_WHAT IS NEEDED_.
Each record below should be output verbatim, without pictures.

_TASK INPUT_.
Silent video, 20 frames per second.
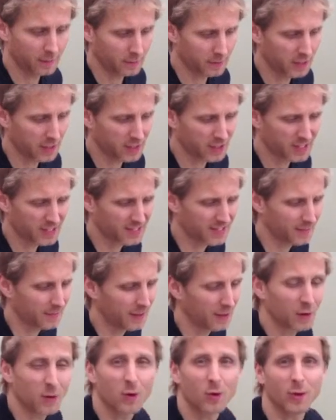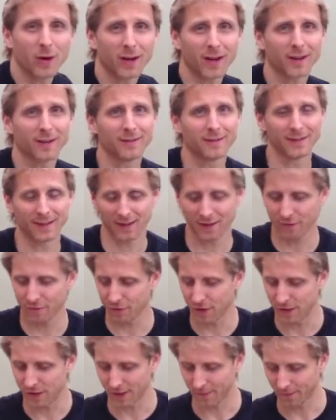but it's just a little quicker in the
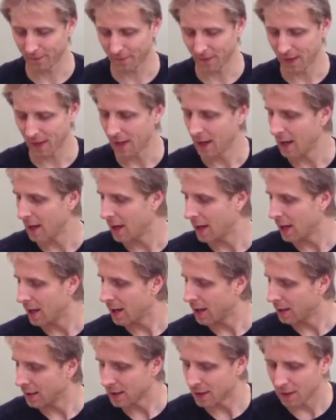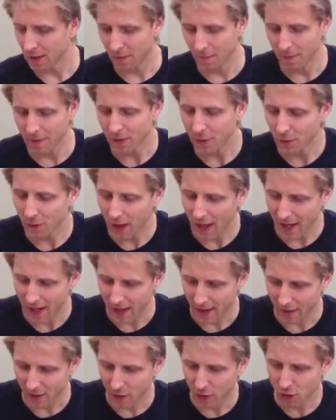freezer. So the middle
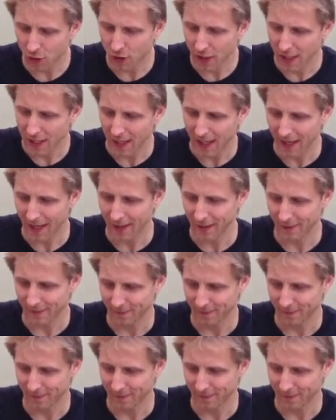layer, the cookie layer,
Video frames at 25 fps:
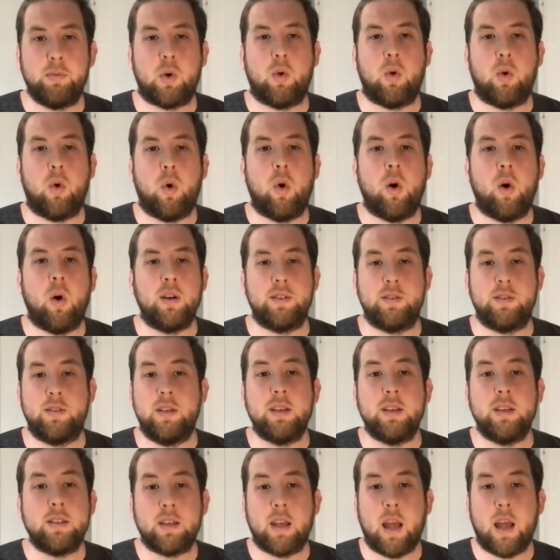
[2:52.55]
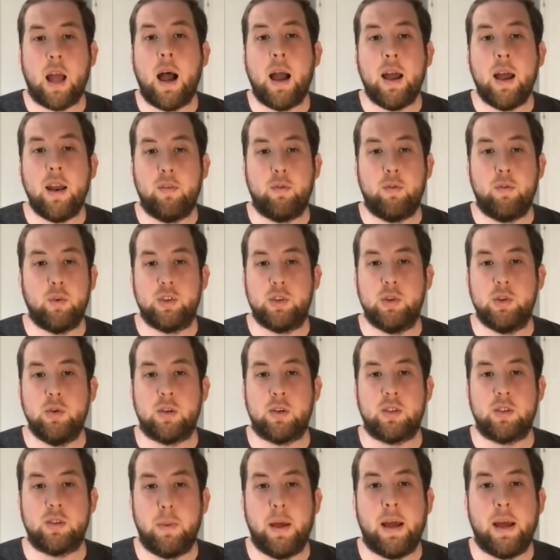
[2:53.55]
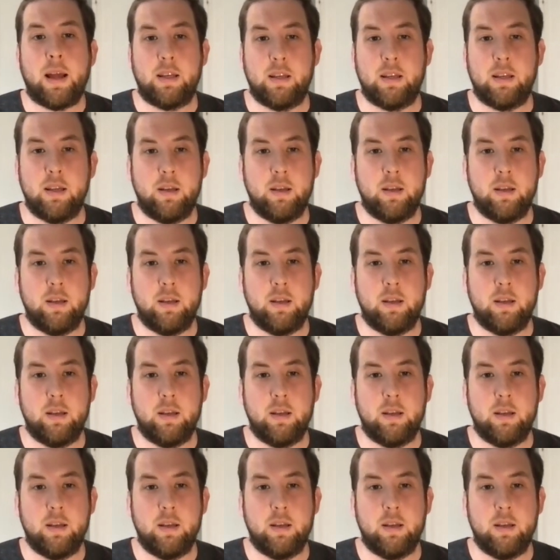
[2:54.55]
or is this kind of what you expected?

_RESULT_.
Silent video, 20 frames per second.
but it's just a little quicker in the
freezer. So the middle
layer, the cookie layer,
Video frames at 25 fps:
[2:52.55]
[2:53.55]
[2:54.55]
or is this kind of what you expected?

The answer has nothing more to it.